Iguazu, Argentine, août 2006
Etrange, cette affaire Yann Arthus-Bertrand. Le photographe est retenu dans son hôtel à Puerto Iguazu, au nord-est de l'Argentine, accusé par la justice locale d'avoir oublié de payer les services de l'agence de voyages. Une plainte qui intervient alors qu'il venait d'effectuer un reportage sur un barrage très controversé, et dont les autorités voudraient masquer les impacts.
Je connais la région d'Iguazu, je la sais très fragile : c'est l'un des derniers lambeaux de la forêt primaire atlantique, un écosystème détruit à plus de 80 % du côté du Brésil et à 95 % au Paraguay (la zone est frontalière avec ces deux pays) selon l'UICN. On y accède, côté Argentine, par un territoire presque entièrement déboisé, replanté à perte de vue de pins cultivés pour l'industrie du meuble (coucou Ikea).

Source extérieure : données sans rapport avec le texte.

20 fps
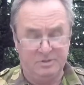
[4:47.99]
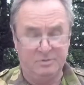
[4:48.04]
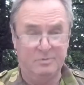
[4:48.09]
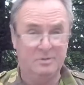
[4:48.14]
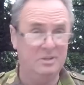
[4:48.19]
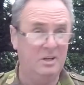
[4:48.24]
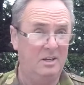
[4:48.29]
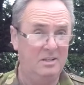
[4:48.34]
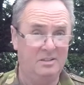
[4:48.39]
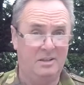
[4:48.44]

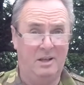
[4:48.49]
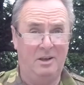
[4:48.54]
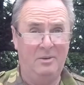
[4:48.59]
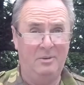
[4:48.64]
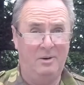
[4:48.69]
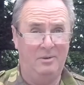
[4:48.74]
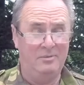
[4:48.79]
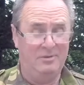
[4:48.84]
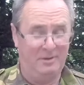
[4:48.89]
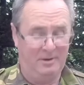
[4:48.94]
which I do
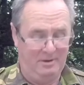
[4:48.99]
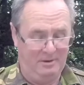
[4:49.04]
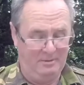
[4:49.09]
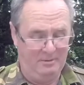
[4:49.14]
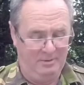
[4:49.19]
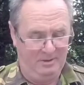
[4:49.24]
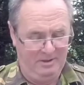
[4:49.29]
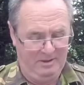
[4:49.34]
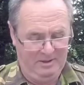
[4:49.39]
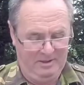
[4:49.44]
off the
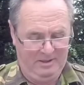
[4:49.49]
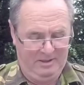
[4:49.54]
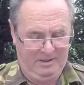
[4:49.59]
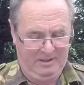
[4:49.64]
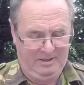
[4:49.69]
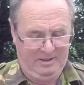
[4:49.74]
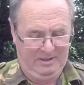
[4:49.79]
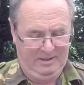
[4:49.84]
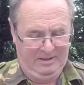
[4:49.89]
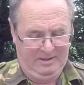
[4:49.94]
oak
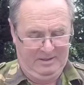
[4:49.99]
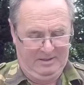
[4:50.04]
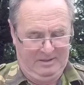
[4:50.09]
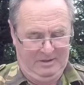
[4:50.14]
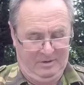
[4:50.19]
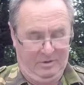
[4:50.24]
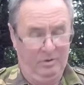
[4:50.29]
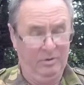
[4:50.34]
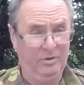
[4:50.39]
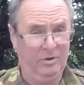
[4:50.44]

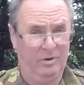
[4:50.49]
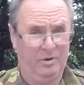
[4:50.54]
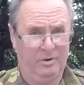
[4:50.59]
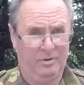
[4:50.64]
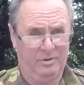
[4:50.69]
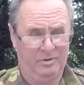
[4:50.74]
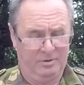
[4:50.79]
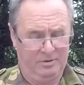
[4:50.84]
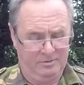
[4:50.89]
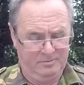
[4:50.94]
or the
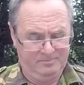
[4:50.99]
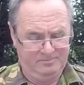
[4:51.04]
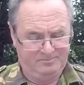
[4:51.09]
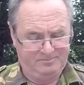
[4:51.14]
hawthorn,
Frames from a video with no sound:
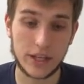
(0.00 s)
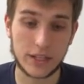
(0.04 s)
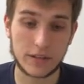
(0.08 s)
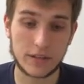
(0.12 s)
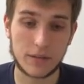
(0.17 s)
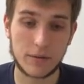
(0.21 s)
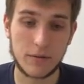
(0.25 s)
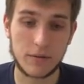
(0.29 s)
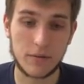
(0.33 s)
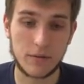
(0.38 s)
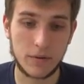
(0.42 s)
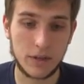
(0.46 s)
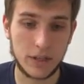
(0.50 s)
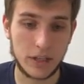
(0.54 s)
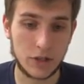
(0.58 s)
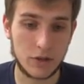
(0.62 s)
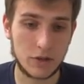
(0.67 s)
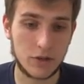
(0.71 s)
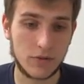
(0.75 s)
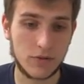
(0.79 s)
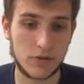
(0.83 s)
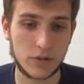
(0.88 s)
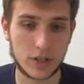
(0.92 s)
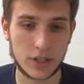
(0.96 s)
this
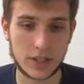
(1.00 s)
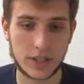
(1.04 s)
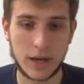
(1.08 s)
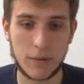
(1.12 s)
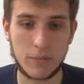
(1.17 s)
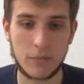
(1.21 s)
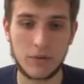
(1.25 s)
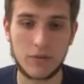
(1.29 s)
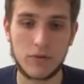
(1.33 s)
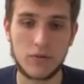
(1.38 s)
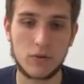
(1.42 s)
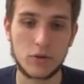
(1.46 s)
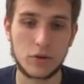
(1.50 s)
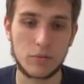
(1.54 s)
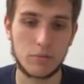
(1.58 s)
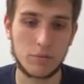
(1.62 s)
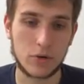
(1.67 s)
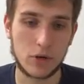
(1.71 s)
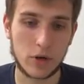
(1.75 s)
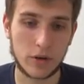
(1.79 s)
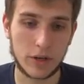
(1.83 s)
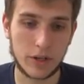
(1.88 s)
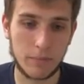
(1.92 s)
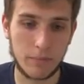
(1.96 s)
issue. For example, for
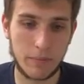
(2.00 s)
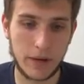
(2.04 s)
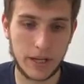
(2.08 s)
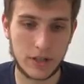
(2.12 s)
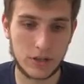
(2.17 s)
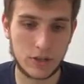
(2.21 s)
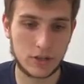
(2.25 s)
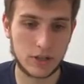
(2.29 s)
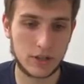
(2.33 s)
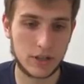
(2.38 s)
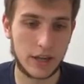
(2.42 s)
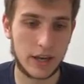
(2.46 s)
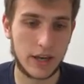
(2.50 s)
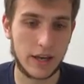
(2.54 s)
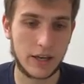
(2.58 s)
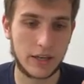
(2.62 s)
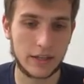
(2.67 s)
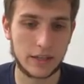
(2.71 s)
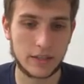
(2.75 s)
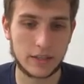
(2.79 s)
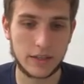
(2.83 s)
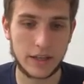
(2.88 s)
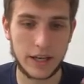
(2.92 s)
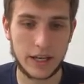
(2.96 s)
broken pages,
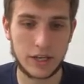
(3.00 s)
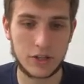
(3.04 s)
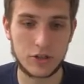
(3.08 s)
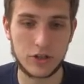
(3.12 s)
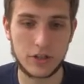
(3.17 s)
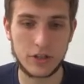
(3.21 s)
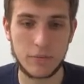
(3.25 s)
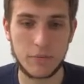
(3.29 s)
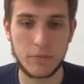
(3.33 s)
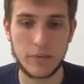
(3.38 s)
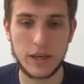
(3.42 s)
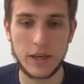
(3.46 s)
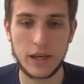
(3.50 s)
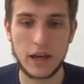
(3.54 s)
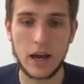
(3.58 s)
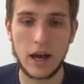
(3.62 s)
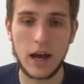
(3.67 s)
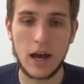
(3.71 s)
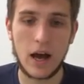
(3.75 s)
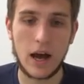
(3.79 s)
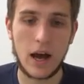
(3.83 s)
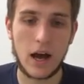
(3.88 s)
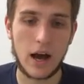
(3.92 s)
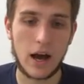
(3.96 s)
it's
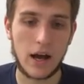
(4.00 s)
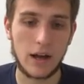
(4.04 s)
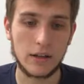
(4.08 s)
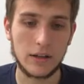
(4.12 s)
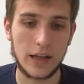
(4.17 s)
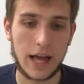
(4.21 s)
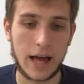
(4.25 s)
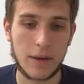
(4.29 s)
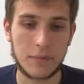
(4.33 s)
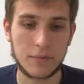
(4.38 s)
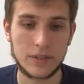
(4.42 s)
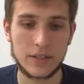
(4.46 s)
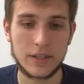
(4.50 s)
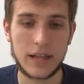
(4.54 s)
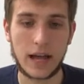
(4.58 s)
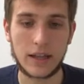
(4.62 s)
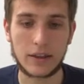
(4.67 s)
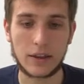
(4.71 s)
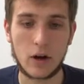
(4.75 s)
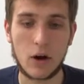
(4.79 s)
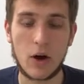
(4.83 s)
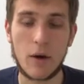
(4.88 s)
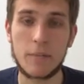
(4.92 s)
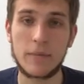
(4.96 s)

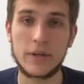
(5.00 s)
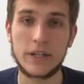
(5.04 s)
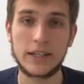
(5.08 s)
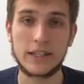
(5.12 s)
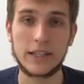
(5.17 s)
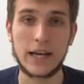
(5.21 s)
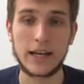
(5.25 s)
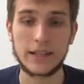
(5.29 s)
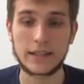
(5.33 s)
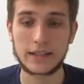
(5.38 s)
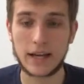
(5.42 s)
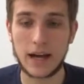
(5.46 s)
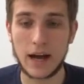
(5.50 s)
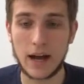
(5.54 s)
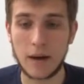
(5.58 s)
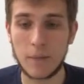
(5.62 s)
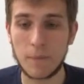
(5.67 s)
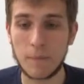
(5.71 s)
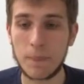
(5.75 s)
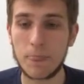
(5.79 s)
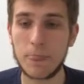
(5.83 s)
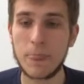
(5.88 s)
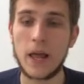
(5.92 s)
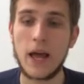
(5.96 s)

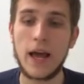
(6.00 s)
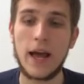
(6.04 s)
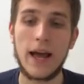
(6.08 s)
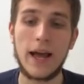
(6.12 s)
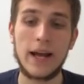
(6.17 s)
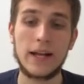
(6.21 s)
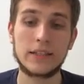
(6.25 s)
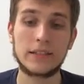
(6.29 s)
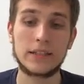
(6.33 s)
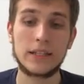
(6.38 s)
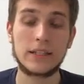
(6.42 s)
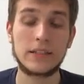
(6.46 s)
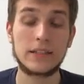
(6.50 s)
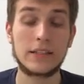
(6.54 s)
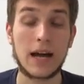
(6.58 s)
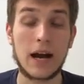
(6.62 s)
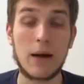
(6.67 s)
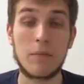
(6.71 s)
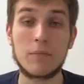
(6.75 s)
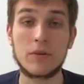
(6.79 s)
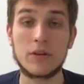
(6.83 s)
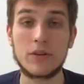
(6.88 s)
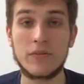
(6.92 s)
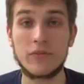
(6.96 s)
http://labs.opera.com, and
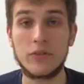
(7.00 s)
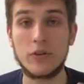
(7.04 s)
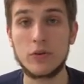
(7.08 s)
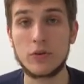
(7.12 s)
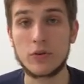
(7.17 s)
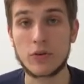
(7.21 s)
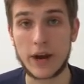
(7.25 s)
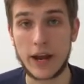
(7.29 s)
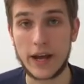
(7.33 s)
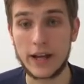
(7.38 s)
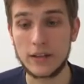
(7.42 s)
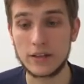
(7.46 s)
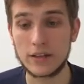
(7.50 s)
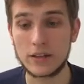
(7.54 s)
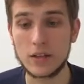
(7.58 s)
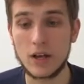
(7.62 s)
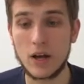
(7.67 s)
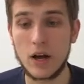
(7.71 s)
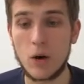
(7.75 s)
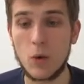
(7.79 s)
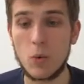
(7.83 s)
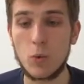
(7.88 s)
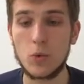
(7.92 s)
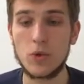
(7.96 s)
number of URLs
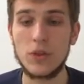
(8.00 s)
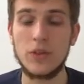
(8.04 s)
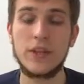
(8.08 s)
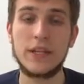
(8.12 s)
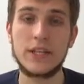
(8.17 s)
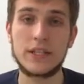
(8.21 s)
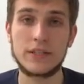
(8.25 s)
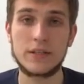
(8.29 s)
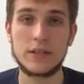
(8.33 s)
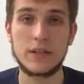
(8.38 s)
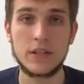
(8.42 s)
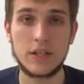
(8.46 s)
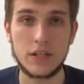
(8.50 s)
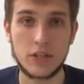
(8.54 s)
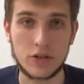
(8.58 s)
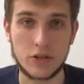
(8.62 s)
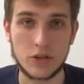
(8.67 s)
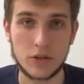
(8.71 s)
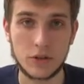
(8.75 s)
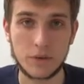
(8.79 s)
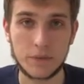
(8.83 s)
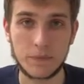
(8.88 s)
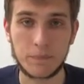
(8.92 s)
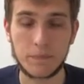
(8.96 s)
with this
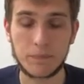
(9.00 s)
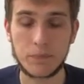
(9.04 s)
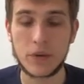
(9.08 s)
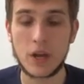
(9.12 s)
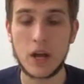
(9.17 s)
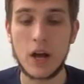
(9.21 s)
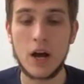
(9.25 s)
issue.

Des barrages en amont ont aussi drastiquement dérégulé le débit des chutes, au point de décevoir les touristes qui viennent ici contempler ce qui fut il n'y a pas si longtemps le plus grand site de cataractes du monde. L'eau est devenue un enjeu géopolitique et économique énorme. L'immense retenue d'Yacireta, en aval d'Iguazu, est celle que Yann Arthus-Bertrand souhaitait traiter dans un reportage consacré aux grands fleuves. C'est en cherchant à soulever les problèmes sociaux et de corruption liés à la construction de ce barrage qu'il aurait été arrêté.

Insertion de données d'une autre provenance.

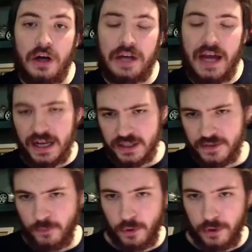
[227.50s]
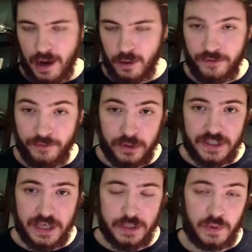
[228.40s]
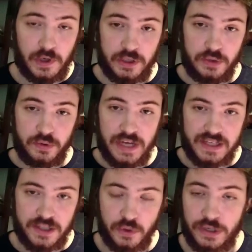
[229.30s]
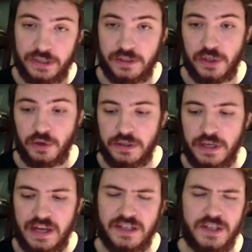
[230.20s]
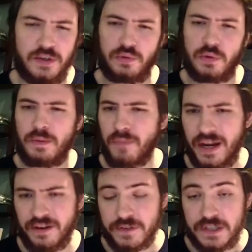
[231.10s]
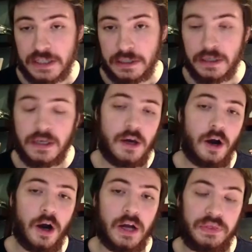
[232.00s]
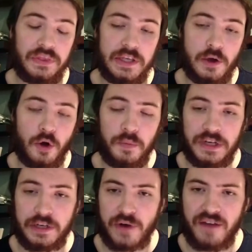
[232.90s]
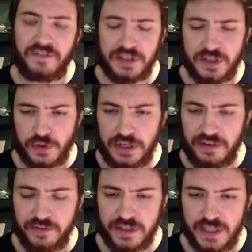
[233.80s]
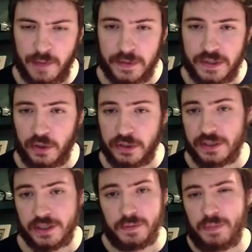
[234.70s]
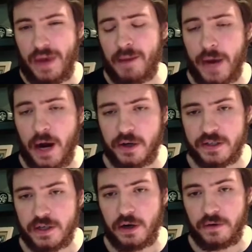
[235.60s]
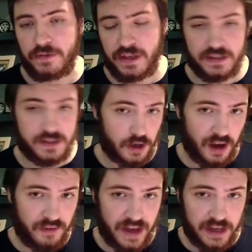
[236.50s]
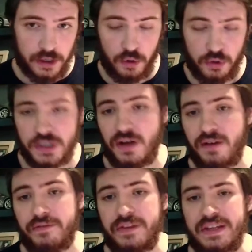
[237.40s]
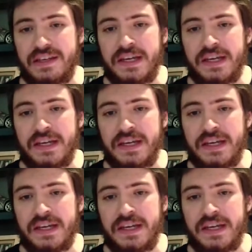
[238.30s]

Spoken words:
As for our first guest, we got 2 guests joining the show today, as you might have seen on the opening graphic screen of this episode. It's going to be Pat Power to start things off, head coach of the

Au-delà des griefs bizarres retenus contre Yann Arthus-Bertrand et son équipe, et en souhaitant personnellement sa libération au plus vite, je reste estomaqué par les réactions de certains lecteurs sur les sites des quoitidiens français qui relatent l'affaire. Je garde beaucoup d'admiration pour les personnes qui réussissent à sensibiliser le plus grand nombre aux urgences de la planète. Peu importe qu'elles le fassent en utilisant un hélicoptère ou adossées à une chaîne télé de m... tant qu'elles touchent leurs cibles : il y a des fins qui justifient encore certains moyens, non?